ASSIGNMENT = Your copy should match the listing below exactly, except that it holds no images.

MATERIAL TO PROCESS =
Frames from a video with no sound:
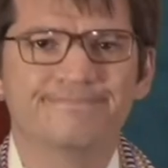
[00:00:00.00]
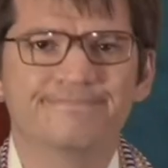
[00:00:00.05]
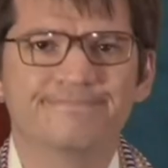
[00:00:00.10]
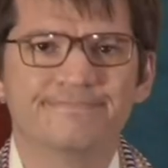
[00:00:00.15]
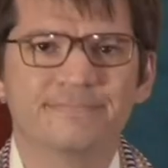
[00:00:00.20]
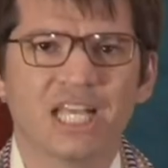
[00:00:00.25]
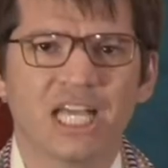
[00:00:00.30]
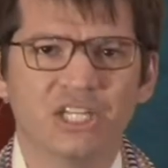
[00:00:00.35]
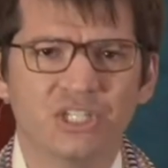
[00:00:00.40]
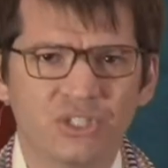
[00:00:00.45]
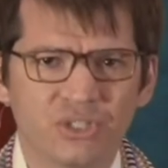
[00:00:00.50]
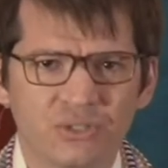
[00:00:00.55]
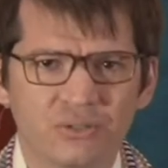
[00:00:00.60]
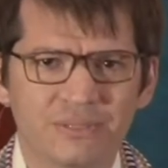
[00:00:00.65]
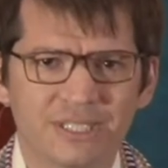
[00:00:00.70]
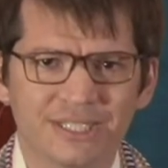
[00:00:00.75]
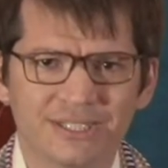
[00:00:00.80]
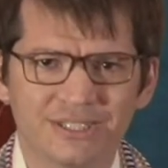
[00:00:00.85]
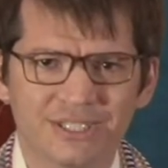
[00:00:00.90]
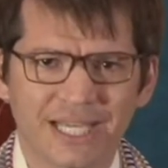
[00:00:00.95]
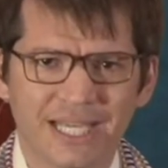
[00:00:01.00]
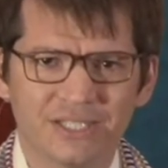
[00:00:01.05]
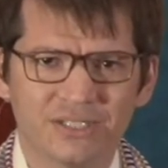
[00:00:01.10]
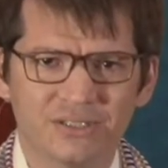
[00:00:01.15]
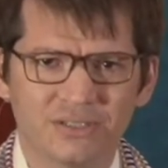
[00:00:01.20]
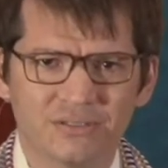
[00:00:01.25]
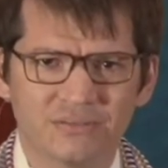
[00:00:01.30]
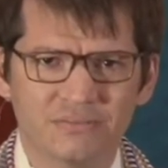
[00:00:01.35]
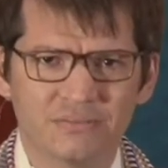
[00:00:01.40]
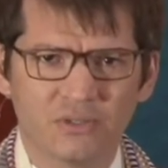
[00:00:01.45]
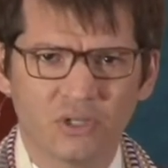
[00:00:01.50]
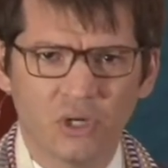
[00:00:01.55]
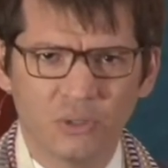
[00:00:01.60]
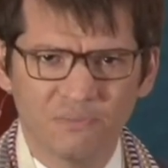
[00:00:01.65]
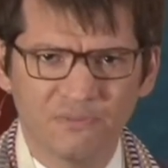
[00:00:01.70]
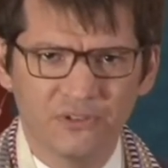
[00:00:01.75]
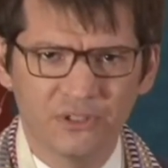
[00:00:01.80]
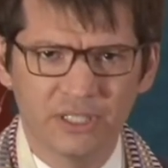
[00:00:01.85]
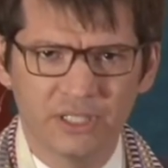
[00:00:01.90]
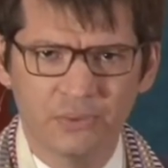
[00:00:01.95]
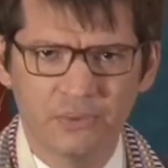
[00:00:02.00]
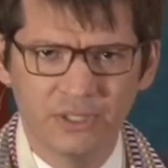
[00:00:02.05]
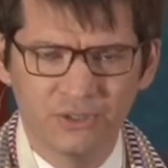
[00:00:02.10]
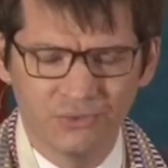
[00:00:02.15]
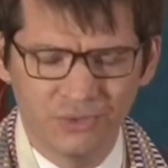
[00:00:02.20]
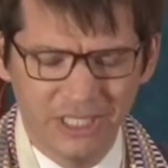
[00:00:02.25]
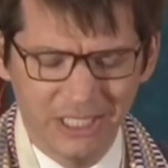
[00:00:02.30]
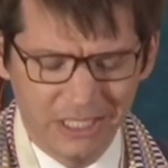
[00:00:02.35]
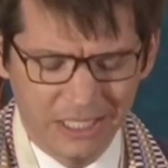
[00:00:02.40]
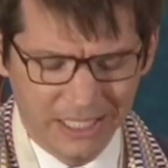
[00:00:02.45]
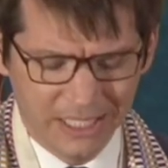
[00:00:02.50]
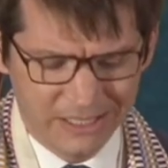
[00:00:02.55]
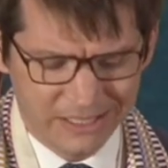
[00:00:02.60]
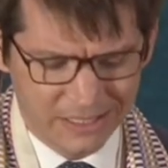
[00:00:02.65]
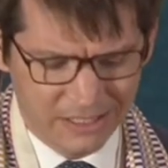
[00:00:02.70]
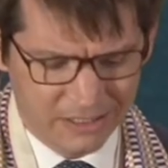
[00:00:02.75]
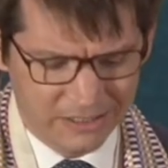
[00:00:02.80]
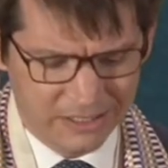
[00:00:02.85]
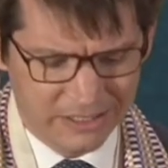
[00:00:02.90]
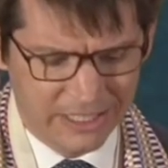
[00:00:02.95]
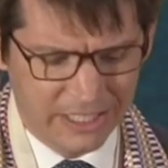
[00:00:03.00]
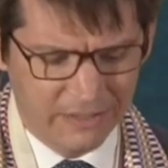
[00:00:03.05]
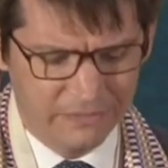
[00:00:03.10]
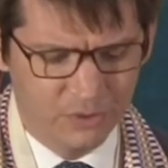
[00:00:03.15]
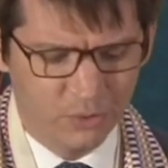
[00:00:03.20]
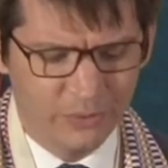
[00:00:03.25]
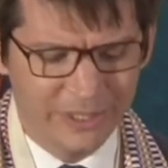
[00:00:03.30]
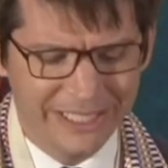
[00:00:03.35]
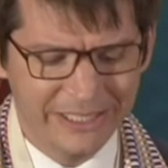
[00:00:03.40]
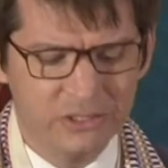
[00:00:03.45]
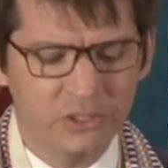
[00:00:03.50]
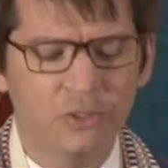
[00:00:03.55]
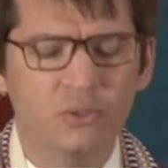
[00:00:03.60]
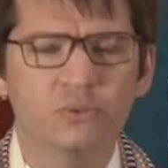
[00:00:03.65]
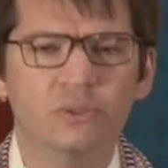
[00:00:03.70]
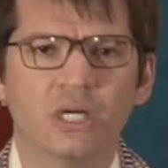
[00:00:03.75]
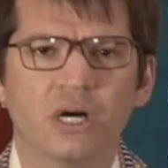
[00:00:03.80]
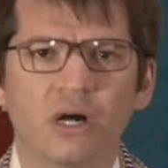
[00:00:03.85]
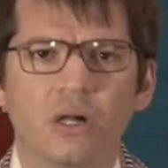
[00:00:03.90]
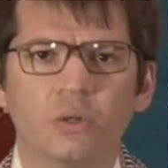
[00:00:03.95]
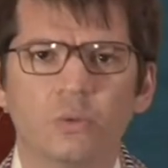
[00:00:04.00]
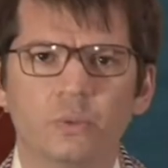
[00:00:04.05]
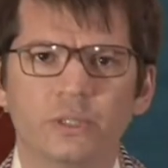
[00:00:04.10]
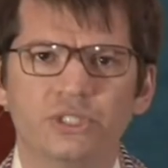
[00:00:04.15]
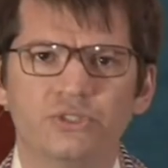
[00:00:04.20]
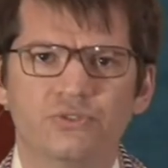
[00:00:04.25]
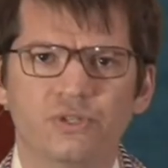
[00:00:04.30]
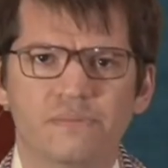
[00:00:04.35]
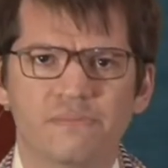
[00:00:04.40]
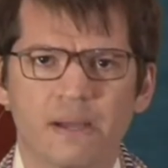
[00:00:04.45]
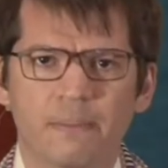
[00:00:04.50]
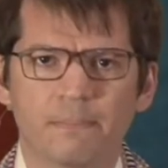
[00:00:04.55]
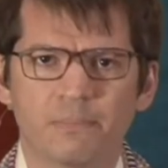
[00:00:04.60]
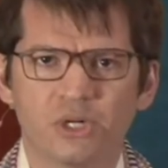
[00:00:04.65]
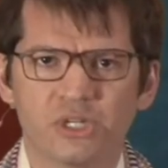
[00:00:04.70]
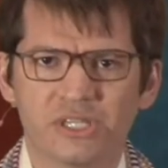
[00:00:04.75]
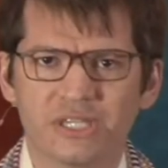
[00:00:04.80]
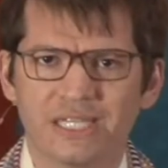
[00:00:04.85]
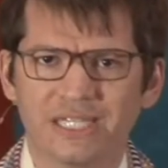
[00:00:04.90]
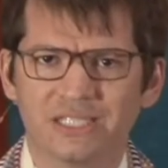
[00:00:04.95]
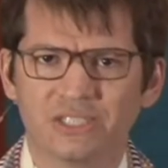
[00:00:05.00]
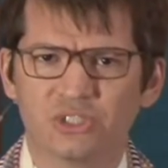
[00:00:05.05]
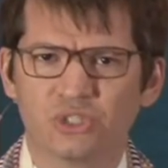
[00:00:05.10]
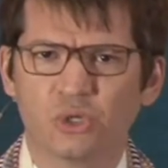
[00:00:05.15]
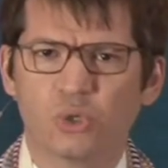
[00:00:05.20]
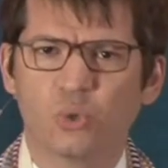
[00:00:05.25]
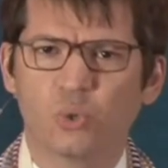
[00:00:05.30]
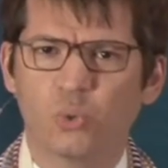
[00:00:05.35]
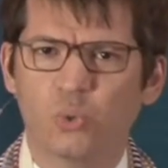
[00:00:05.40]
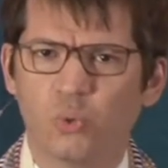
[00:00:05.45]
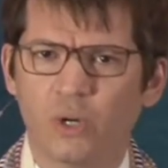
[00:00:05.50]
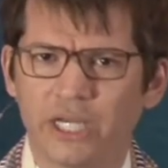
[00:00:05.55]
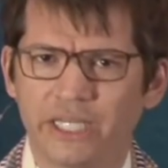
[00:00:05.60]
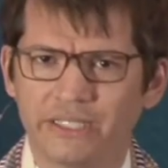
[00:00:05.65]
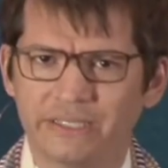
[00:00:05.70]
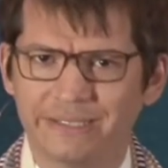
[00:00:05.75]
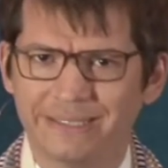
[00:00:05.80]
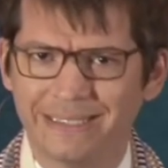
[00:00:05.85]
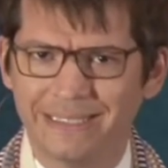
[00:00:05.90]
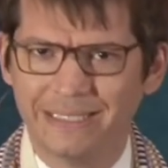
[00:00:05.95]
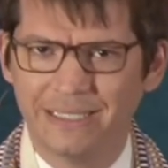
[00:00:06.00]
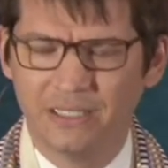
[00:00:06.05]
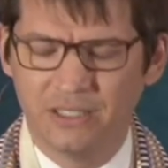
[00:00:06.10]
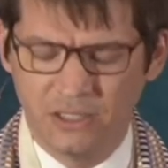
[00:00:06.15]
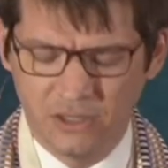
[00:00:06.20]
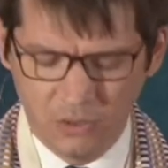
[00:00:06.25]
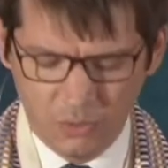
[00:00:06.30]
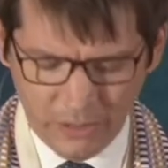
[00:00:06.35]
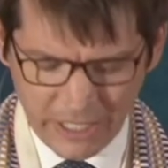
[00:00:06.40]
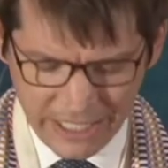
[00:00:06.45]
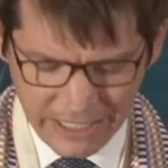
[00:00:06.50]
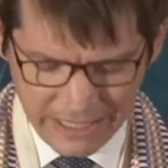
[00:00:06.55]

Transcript: And humans, as hopefully we realize in ourselves, we don't always remember things quite the way they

EXERCISE OUTPUT =
Frames from a video with no sound:
[00:00:00.00]
[00:00:00.05]
[00:00:00.10]
[00:00:00.15]
[00:00:00.20]
[00:00:00.25]
[00:00:00.30]
[00:00:00.35]
[00:00:00.40]
[00:00:00.45]
[00:00:00.50]
[00:00:00.55]
[00:00:00.60]
[00:00:00.65]
[00:00:00.70]
[00:00:00.75]
[00:00:00.80]
[00:00:00.85]
[00:00:00.90]
[00:00:00.95]
[00:00:01.00]
[00:00:01.05]
[00:00:01.10]
[00:00:01.15]
[00:00:01.20]
[00:00:01.25]
[00:00:01.30]
[00:00:01.35]
[00:00:01.40]
[00:00:01.45]
[00:00:01.50]
[00:00:01.55]
[00:00:01.60]
[00:00:01.65]
[00:00:01.70]
[00:00:01.75]
[00:00:01.80]
[00:00:01.85]
[00:00:01.90]
[00:00:01.95]
[00:00:02.00]
[00:00:02.05]
[00:00:02.10]
[00:00:02.15]
[00:00:02.20]
[00:00:02.25]
[00:00:02.30]
[00:00:02.35]
[00:00:02.40]
[00:00:02.45]
[00:00:02.50]
[00:00:02.55]
[00:00:02.60]
[00:00:02.65]
[00:00:02.70]
[00:00:02.75]
[00:00:02.80]
[00:00:02.85]
[00:00:02.90]
[00:00:02.95]
[00:00:03.00]
[00:00:03.05]
[00:00:03.10]
[00:00:03.15]
[00:00:03.20]
[00:00:03.25]
[00:00:03.30]
[00:00:03.35]
[00:00:03.40]
[00:00:03.45]
[00:00:03.50]
[00:00:03.55]
[00:00:03.60]
[00:00:03.65]
[00:00:03.70]
[00:00:03.75]
[00:00:03.80]
[00:00:03.85]
[00:00:03.90]
[00:00:03.95]
[00:00:04.00]
[00:00:04.05]
[00:00:04.10]
[00:00:04.15]
[00:00:04.20]
[00:00:04.25]
[00:00:04.30]
[00:00:04.35]
[00:00:04.40]
[00:00:04.45]
[00:00:04.50]
[00:00:04.55]
[00:00:04.60]
[00:00:04.65]
[00:00:04.70]
[00:00:04.75]
[00:00:04.80]
[00:00:04.85]
[00:00:04.90]
[00:00:04.95]
[00:00:05.00]
[00:00:05.05]
[00:00:05.10]
[00:00:05.15]
[00:00:05.20]
[00:00:05.25]
[00:00:05.30]
[00:00:05.35]
[00:00:05.40]
[00:00:05.45]
[00:00:05.50]
[00:00:05.55]
[00:00:05.60]
[00:00:05.65]
[00:00:05.70]
[00:00:05.75]
[00:00:05.80]
[00:00:05.85]
[00:00:05.90]
[00:00:05.95]
[00:00:06.00]
[00:00:06.05]
[00:00:06.10]
[00:00:06.15]
[00:00:06.20]
[00:00:06.25]
[00:00:06.30]
[00:00:06.35]
[00:00:06.40]
[00:00:06.45]
[00:00:06.50]
[00:00:06.55]

Transcript: And humans, as hopefully we realize in ourselves, we don't always remember things quite the way they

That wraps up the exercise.